Language is easy but talking is not

jeudi 13 novembre 2014

Tête levée vers le ciel, je guette Orion qui commence à pointer en milieu de nuit par-dessus les toits, annonçant l’hiver. Perchées juste derrière moi les unes contre les autres, les poules semblent râler comme si j’avais troublé leur sommeil. Je dirige brièvement la lampe dans leur direction, pointée vers le bas pour ne pas les éblouir, et souris de les voir ainsi, semblables à trois vieilles dames enveloppées dans de gros manteaux sur le banc d’un jardin public, pestant entre elles après des jeunes un peu bruyants.

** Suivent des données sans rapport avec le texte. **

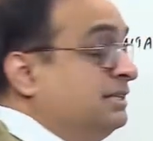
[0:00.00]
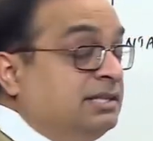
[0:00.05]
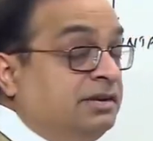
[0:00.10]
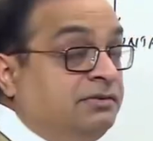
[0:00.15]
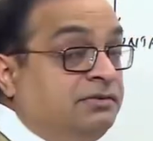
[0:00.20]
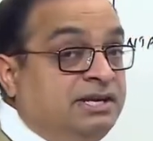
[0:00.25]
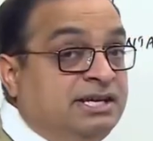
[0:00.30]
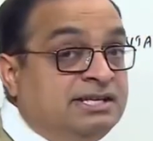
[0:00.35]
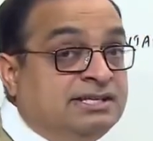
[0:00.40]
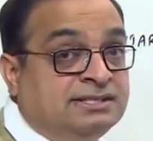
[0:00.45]
the
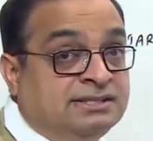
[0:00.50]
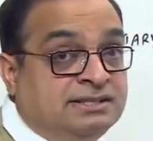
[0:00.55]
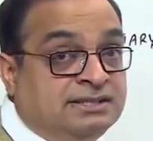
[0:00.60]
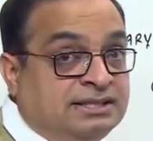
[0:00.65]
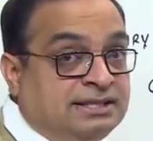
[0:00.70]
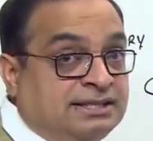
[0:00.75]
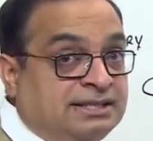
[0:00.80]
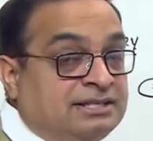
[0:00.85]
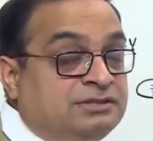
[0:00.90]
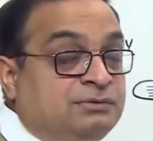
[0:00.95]

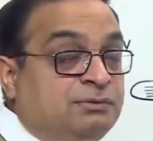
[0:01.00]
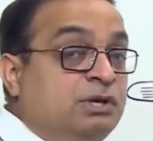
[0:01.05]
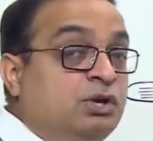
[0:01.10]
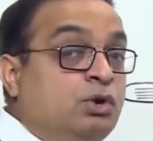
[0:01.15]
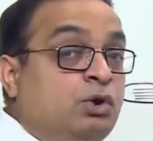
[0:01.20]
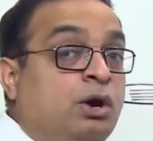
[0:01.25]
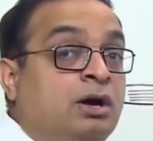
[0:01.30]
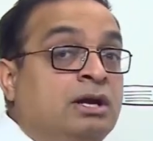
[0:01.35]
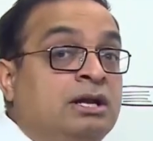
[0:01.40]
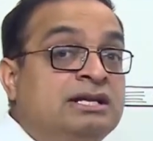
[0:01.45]
reason that we
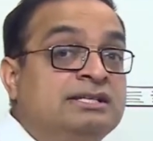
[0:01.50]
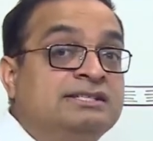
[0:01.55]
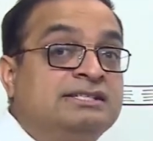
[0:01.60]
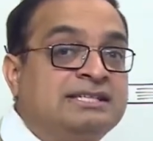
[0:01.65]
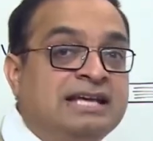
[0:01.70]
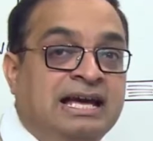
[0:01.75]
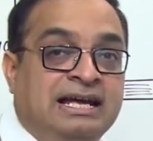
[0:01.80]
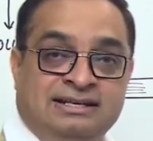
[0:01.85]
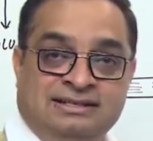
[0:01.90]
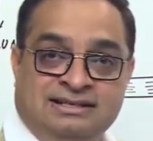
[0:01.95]
call
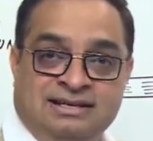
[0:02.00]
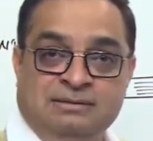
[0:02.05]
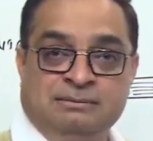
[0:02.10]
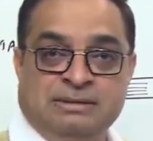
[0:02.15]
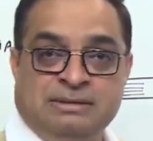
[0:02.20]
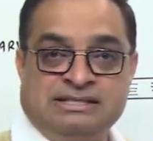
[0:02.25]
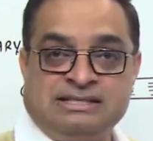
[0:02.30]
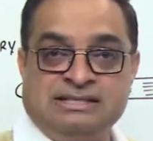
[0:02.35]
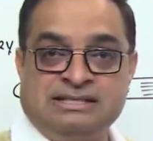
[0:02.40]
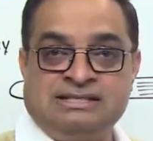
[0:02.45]
skeletal
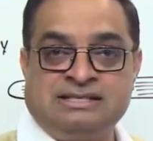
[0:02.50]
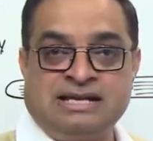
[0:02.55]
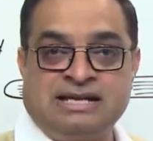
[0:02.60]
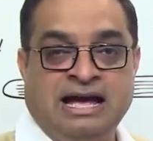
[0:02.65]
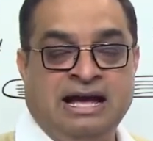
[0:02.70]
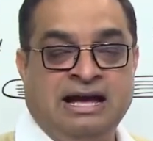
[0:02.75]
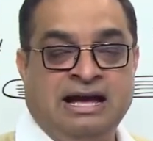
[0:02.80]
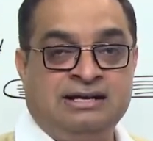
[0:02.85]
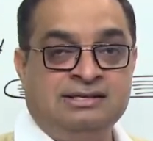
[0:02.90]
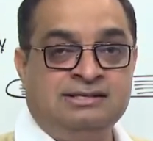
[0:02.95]
muscles
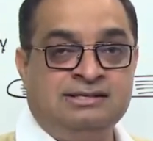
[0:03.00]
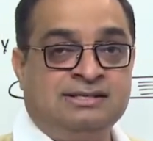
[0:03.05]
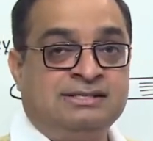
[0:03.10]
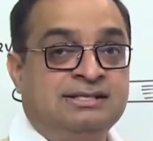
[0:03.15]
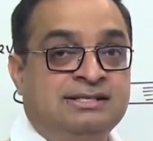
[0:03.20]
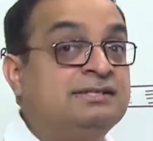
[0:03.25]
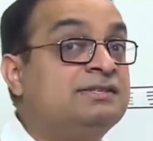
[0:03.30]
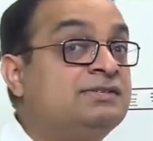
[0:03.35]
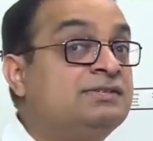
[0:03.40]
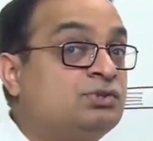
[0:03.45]
as
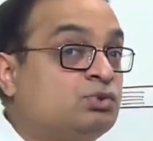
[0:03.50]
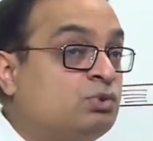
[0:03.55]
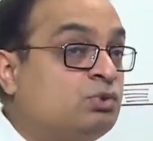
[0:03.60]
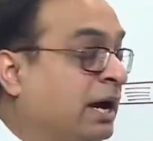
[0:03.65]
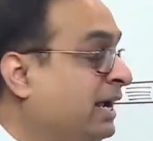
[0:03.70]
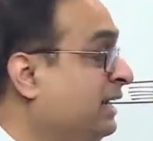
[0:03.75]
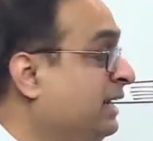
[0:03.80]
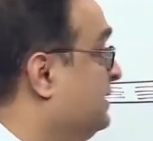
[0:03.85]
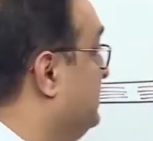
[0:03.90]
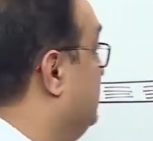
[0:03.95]

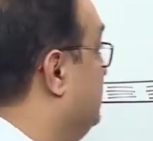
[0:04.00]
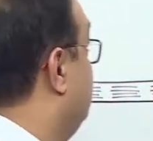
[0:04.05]
striated.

De retour dans mon bureau, je profite de le trouver en ligne après deux jours de (presque) silence et un e-mail de sa part (I miss you ;-() pour tenter de poser clairement les bases de notre houleuse relation à distance. Nous finissons par convenir d’un accord qui devrait nous satisfaire tous les deux et nous nous quittons sur un rendez-vous pour le lendemain après-midi. I don’t want money from you. Yea, for you it will be free

Rendez-vous qui ne se fera finalement que dans la nuit mais qui me laissera pantelant de bonheur et d’excitation. Oui. Vraiment.

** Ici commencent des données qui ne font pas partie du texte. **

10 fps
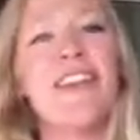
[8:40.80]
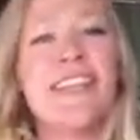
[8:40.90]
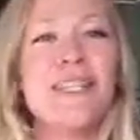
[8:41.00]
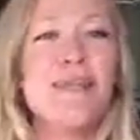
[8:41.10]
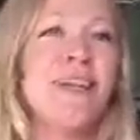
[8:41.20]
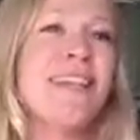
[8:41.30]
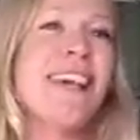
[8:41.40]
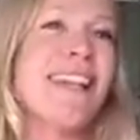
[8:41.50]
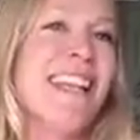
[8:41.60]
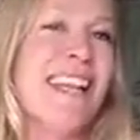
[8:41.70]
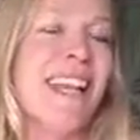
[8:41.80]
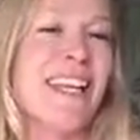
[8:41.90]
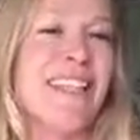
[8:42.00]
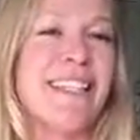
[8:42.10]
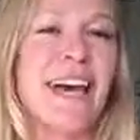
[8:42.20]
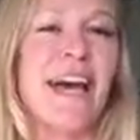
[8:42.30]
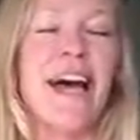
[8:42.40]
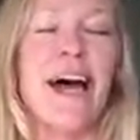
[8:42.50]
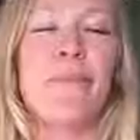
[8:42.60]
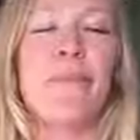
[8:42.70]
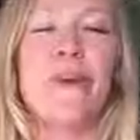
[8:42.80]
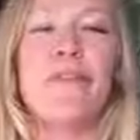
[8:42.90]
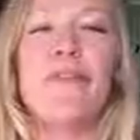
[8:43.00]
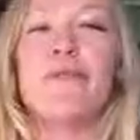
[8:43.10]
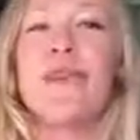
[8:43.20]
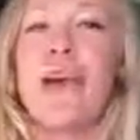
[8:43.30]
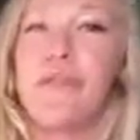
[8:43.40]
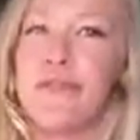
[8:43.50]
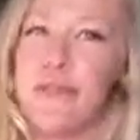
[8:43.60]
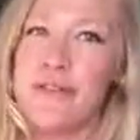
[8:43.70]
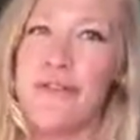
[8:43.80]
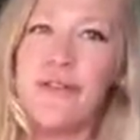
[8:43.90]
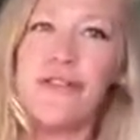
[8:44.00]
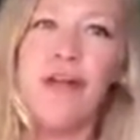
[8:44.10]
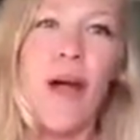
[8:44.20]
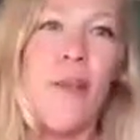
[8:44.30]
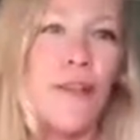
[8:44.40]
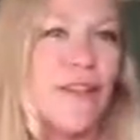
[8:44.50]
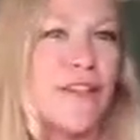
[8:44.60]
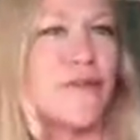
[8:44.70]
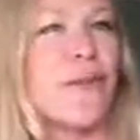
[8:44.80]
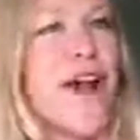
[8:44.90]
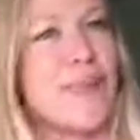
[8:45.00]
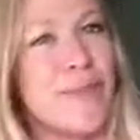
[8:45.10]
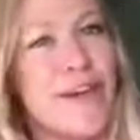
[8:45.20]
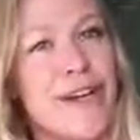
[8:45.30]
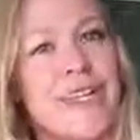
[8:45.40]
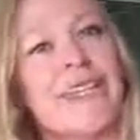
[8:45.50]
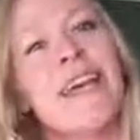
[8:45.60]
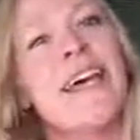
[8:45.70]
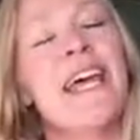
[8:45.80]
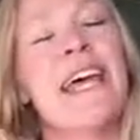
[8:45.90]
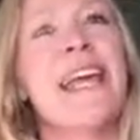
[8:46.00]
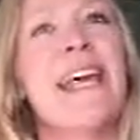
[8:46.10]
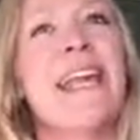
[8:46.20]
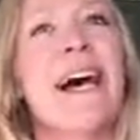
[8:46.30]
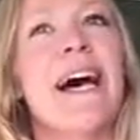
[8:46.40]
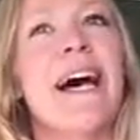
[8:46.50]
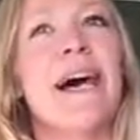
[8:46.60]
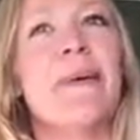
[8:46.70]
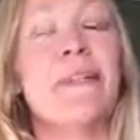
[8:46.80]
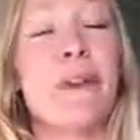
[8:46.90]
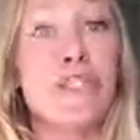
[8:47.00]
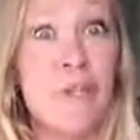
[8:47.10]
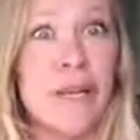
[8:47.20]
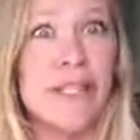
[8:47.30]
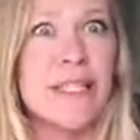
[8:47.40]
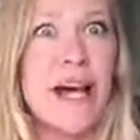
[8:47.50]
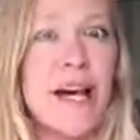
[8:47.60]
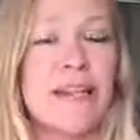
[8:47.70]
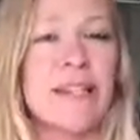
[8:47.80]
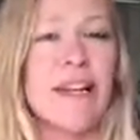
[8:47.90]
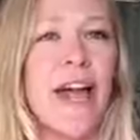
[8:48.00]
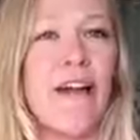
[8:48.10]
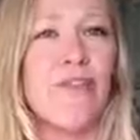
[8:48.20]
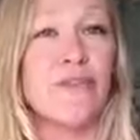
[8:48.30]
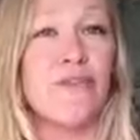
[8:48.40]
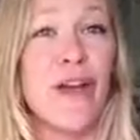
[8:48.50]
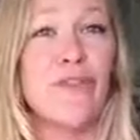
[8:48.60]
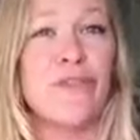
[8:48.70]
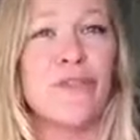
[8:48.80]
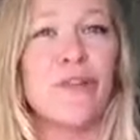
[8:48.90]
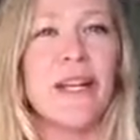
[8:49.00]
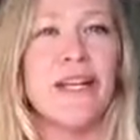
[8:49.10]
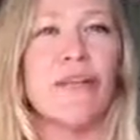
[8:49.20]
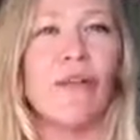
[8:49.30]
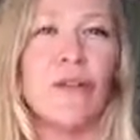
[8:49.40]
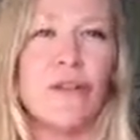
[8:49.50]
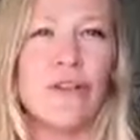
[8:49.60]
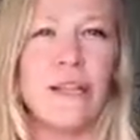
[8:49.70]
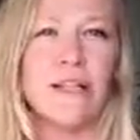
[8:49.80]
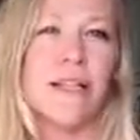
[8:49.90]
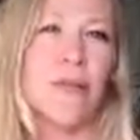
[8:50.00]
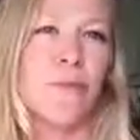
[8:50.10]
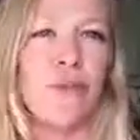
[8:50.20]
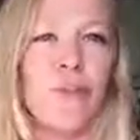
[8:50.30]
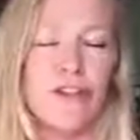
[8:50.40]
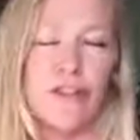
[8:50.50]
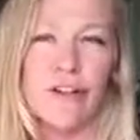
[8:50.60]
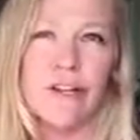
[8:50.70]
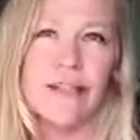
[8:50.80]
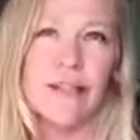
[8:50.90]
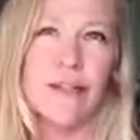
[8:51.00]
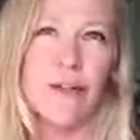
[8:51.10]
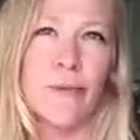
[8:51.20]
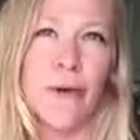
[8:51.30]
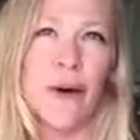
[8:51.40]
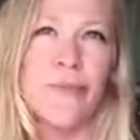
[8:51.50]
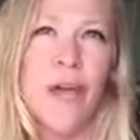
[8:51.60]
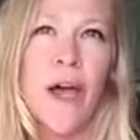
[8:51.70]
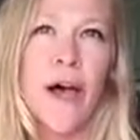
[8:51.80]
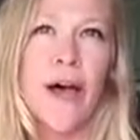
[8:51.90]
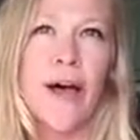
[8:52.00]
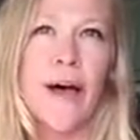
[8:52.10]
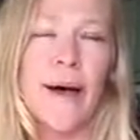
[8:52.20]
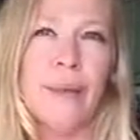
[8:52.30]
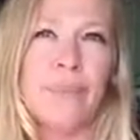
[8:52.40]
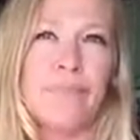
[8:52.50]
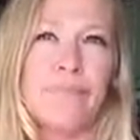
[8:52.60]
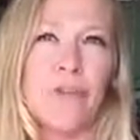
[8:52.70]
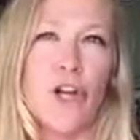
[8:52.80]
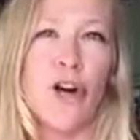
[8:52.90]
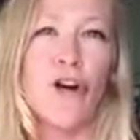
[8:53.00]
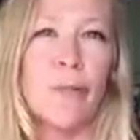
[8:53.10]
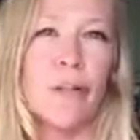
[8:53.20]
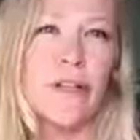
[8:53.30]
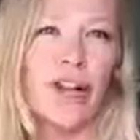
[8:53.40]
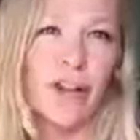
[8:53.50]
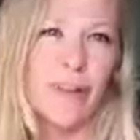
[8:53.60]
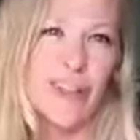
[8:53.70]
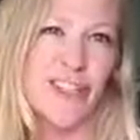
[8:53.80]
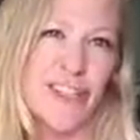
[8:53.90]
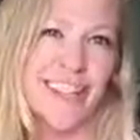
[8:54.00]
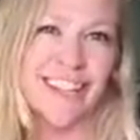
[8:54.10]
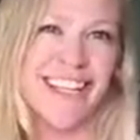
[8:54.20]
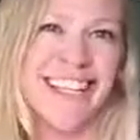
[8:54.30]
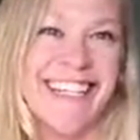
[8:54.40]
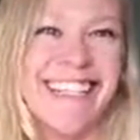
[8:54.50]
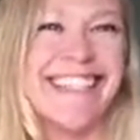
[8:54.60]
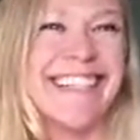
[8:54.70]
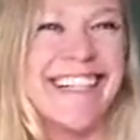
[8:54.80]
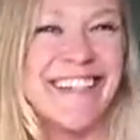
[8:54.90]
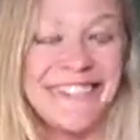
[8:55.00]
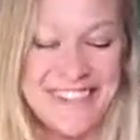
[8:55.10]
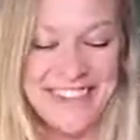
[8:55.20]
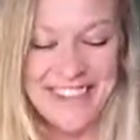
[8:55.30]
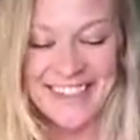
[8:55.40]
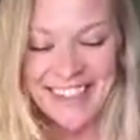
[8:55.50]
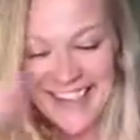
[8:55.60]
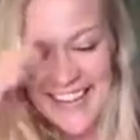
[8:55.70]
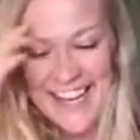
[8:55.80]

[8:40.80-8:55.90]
This is more delicate. It's got more of the red fruit, so the strawberries and the raspberries. It especially when it's young, it's gonna have those red fruits. When it gets older, it gets a little more vegetal, it gets a little more herbalicious, if you will.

Ce matin au réveil, cette question étonnée : mais que fais-tu la nuit si tard dans ton bureau, à quelle heure es-tu venu te coucher ? Il va falloir redéfinir un modus operandi et affiner notre accord, mais nos emplois du temps sont difficilement compatibles. Quant à cette vie-ci, celle qui se joue hors-ligne entre le bureau et les autres pièces de la maison et sur laquelle le quotidien reprend chaque fois ses droits, il va falloir lui consacrer un peu plus de présence et d’énergie.